新しいワザを考えてみた

Tuduki2007-03-26

世界フィギュア、スゴかったなぁ……。高橋の日本男子史上初の銀メダル獲得の快挙には心が躍ったし、まさかのSP出遅れから立ち直った真央ちゃんは感動的だったし、ミキティ復活となった優勝も劇的でした。


……なんてことを一応書いてみたけれど。
あいや、実際に生中継を見ながら実際に感動もしたのだけれど……なんて言うのかなぁ、途中で飽きちゃったりしませんでしたか?>皆さん。 画面の中で人間離れしたパフォーマンス合戦が繰り広げられているってのに、ついつい裏番組のお笑いバラエティや旅番組が気になってチャンネルを慌ただしく何度も切り替えちゃうような……私はそうでした。

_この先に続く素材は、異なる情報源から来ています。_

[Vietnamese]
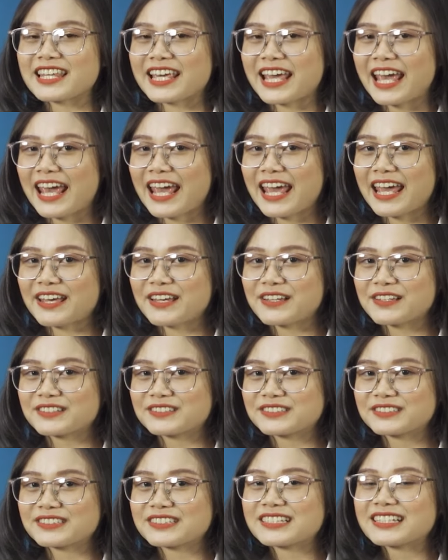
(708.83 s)
Kệ,
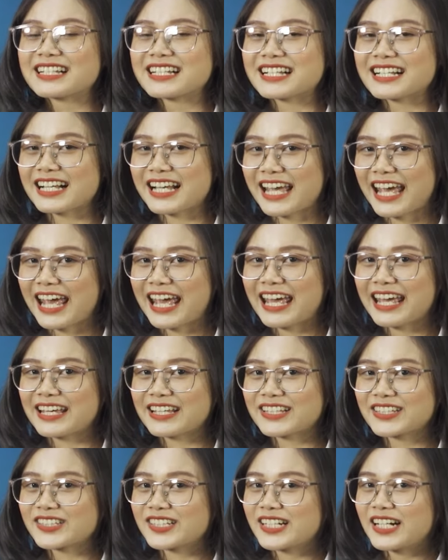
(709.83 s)
kệ.
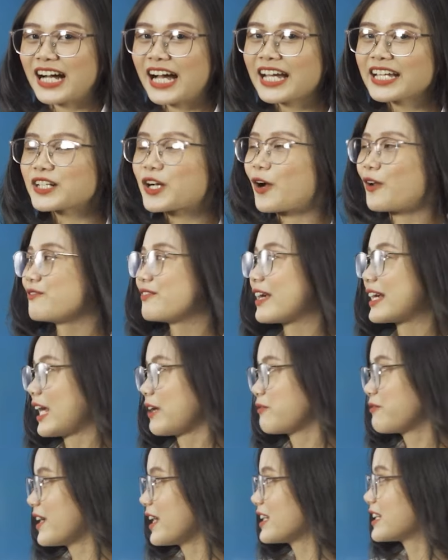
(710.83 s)
Đấy, còn về
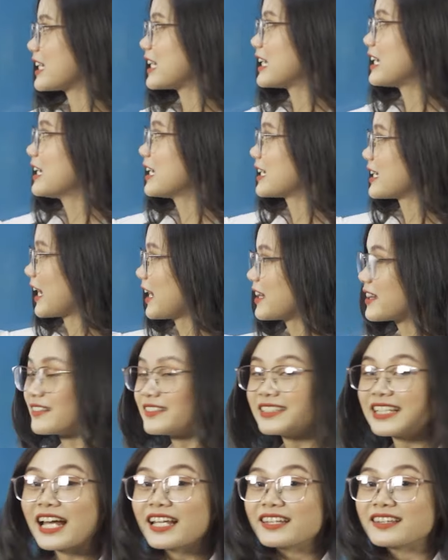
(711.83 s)
cách viết thì nét thứ
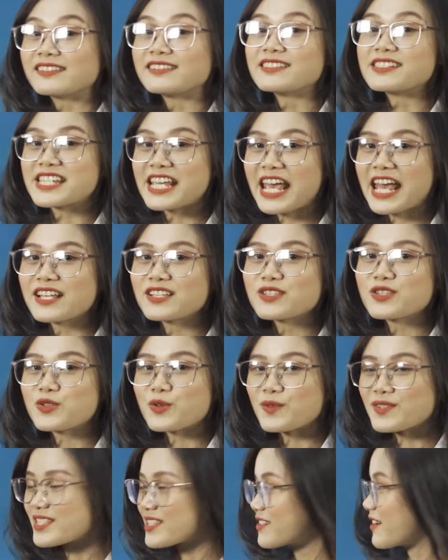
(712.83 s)
nhất từ trên xuống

で、なぜそうなってしまうのかつらつら考えてみるに…なるほどそうか、ワザの差異が小さいからだ!…ということに気がついた。横文字の名がついた様々なヴァリエーションに満ちたワザがあることは私も知っているが、よくよく考えてみればフィギュアスケートというのは「スーッと滑る」「クルクル回る」「ピョンと跳ぶ」の3種類の動きの組み合わせしかないのだ。しかもその組み合わせ方にそれほど特異なものがないもんだから、3回転・3回転半・4回転…などと、いちいち回転数にこだわることで、わずかながらも“個性”を出そうとしてるんじゃないかな? まぁ3回転より1回転でも半回転でも多くクルクルできたほうがスゴイというのはアスリート精神的に理解できるけれど、腕の細やかな動きだとか007のコスプレなんてところでオリジナリティを出そうとするのは、フィギュアだって五輪種目になってるスポーツなんだからなぁ…と思うと、所詮は小手先の目眩ましな感じがしてしまう。そこで、もっとアスリート精神にのっとって、しかも観客が驚いて、さらに私がテレビ東京にチャンネルを替えずにすむような(笑)、新しいワザを考えてみたい。


A案:縦に回転する
回転ジャンプというのはどれもみな横に回転するけれど、あえて縦に回転してみるのはどうだろうか? つまり前方宙返り(前宙)やバック宙である。横回転ばかりの中で縦回転やったら、相当にインパクト強いぞこれは。このワザが定着すれば、体操競技みたいに斜めのひねり回転をする選手もいずれ現れるだろう。

B案:逆に回転する
どうしてフィギュアの回転って、みんな同じ左回りなんだろうか? たまに逆回転する選手がいると、それだけで注目されるくらいだから、よほど珍しいのだろう。しかも、右回りと左回りを競技中に使い分ける選手っていないんじゃないかな? それならなおさら目立つではないか。さっきまで左回転だったのに突然反対向きに回り出したり、最初のジャンプは左回りで次のジャンプは右回り…なんてワザができたら、巻き切ったゴムが弾けたみたいで、みんなビックリすると思うんだけどなぁ……

C案:動きを完全に止める
フィギュアスケートって常に動き続ける競技だから、時おり「なんだかコマネズミみたいだな」なんて醒めた目で見てしまうことがある。そりゃたしかに回転やジャンプは見事だけれど、なんだか全体的に“せわしない”のだ。そういう印象があるからこそ、「動」の連続の中に「静」を盛り込んだ荒川静香選手のイナバウアーは、本来得点にならないワザであるにもかかわらず、「静」の美しさを生み出し且つ演技の流れにメリハリをつけられたのだと思う。だから、それならいっそのこと完全に止まっちゃうのはどうだろうか? ス〜〜ッと氷上をなめらかに滑っていたのに突然ピタッと止まったら、これはビックリするだろきっと。もちろんちゃんとヴォーギング(雑誌【VOGUE】が語源の、非日常的で不可思議なモデルポーズ)はキープだ。それからビールマン・スピンなんかもたいていはグングン回転が速くなるばかりだけど、逆にだんだんと遅くなって(←こうやる選手は何人かいるが)、最終的に“ビールマン立ち”のまんま数秒間ピタッと静止したら、コレはカッコイイと思うんだがなぁ……前衛彫刻みたいでさ。

D案:低く回転ジャンプする
しゃがみ込んで高速回転するワザ(シットスピン)があるけれど、あの低い高さと回転を保ったまんまジャンプしたら、これまたビックリすると思うのだが。たとえるなら空飛ぶ円盤が飛び立つときに脚を格納するイメージ。「おおっ……宙に浮いてる!」なんていうふうに見えないものか……?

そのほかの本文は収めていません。